Several respondents commented that the acceptance of IPCP varies among health professionals. The involved parties often raise concerns regarding accountability issues.

‘Liability issues are important.… People may be afraid of what they are responsible for, and if it is not a concern of my profession, it is better to leave it to others.’ (Physiotherapist B).

One respondent expressed concerns that IPCP could be abused, e.g. a party may try to evade its responsibilities and impose them on others. He also stated that physicians and nurses often have to deal with emergency or life-and-death issues, and these conditions cannot be handled by allied health professionals. Therefore, IPCP serves limited functions in some settings.

The degree of accuracy of the provided information is determined by the team members’ competencies, and it may significantly affect the team’s performance.

‘The teammate has to ensure that the information provided to other parties is correct. Once a wrong message is delivered, significant effort is required to rectify it as the message may have already been passed to multiple parties… Besides, a member may hesitate when referring a client to or requesting help from another professional as he/she may not be sure whether this could address the issue. These considerations and experiences could have a negative impact on initiating new collaboration with other health professionals.’ (Social worker D).

Theme 3: strategies for interprofessional education

Using innovative simulation-based teaching and learning strategies

Attaining teamwork synergy requires individual members learning to work separately as well as collaboratively. Respondents consistently mentioned that students from different health professions learn separately. They seldom have opportunities to study a course together or work collaboratively in practice.

‘Innovative teaching strategies, such as role playing or simulation, would help students understand the implicit culture and unspoken rules of the workplace. This would help students to get involved in IPCP upon graduation.’ (Occupational therapist B).

‘Although it is good to introduce innovative teaching and learning strategies to let students know what working with different health professionals is like, there are logistics problems, e.g. ratio of teachers to students in different health professions, teaching room size, and levels of difficulty of the case scenarios.’ (Pharmacist B).

Engaging students earlier in the curriculum

Learning is a process in which each health professional acquires the skills and mindset to participate in IPCP. Several respondents said, ‘It would be better to learn the right concept at the very beginning rather than rectifying it later.’ They stated that understanding the practice of other professionals via IPE during undergraduate study can prevent the formation of wrong perceptions or stereotypes about healthcare professions.

‘Many gerontology students were eager to contribute to team meetings and case conferences during their community practicum. However, some reported inadequate confidence in coordinating care and insufficient ability to serve as advocates of their clients and interact with the team.… More input about high-impact communication skills and leadership skills in care coordination could help enhance their skills in applying interdisciplinary care principles in planning health and social care for older adults and their caregivers.’ (BScG graduate B).

Enhancing interpersonal skills and effective communication

Interprofessional communication skills are essential for maintaining team dynamics.

‘Interpersonal skills are essential to foster IPCP. Interpersonal skills such as being humble, showing courtesy, and expressing gratitude are facilitators for collaboration.’ (Nurse B).

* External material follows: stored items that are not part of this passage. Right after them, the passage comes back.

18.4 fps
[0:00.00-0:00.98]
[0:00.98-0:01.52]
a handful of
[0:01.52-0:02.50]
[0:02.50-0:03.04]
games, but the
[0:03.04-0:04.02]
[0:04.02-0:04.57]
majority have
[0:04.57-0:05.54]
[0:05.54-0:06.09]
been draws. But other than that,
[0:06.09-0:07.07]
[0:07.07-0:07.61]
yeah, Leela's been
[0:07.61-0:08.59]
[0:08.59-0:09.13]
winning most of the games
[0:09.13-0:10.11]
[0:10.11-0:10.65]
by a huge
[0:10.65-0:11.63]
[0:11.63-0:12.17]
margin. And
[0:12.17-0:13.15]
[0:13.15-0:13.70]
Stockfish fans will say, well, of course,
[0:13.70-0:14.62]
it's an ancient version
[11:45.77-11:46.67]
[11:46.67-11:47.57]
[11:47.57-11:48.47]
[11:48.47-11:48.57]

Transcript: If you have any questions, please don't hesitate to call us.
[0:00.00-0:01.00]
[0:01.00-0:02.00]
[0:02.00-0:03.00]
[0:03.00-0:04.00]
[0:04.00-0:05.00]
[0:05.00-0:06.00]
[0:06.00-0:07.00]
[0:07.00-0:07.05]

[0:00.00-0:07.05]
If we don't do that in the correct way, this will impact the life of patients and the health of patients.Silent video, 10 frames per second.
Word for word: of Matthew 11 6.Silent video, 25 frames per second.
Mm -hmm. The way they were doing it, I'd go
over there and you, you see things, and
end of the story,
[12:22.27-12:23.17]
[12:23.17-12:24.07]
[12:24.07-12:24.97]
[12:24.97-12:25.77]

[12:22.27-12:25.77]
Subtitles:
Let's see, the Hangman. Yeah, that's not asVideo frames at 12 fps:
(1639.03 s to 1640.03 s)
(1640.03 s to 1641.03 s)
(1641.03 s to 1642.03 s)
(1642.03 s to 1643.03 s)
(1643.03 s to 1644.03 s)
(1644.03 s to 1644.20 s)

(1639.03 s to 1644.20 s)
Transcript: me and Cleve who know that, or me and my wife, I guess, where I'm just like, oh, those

‘An open mind and flexibility are vital as IPCP requires coordination with all involved parties.’ (BScG graduate B).

‘The use of social skills, such as using simple messages and showing respect to others, would allow all parties to build mutual understanding and lead to sustainable collaboration.… One may use euphemism and express opinions but should avoid being unpleasant or offensive to others. One should also avoid explicitly pointing out others’ wrongdoings as it may create hard feelings in others.’ (Physician B).

‘Communication can be as simple and direct as sending text or voice messages via smartphones in daily practice … We are all busy, but short messages could update each other instantly … Sometimes, adding a sense of humour in correspondences is powerful in getting each other closer.’ (Physician A).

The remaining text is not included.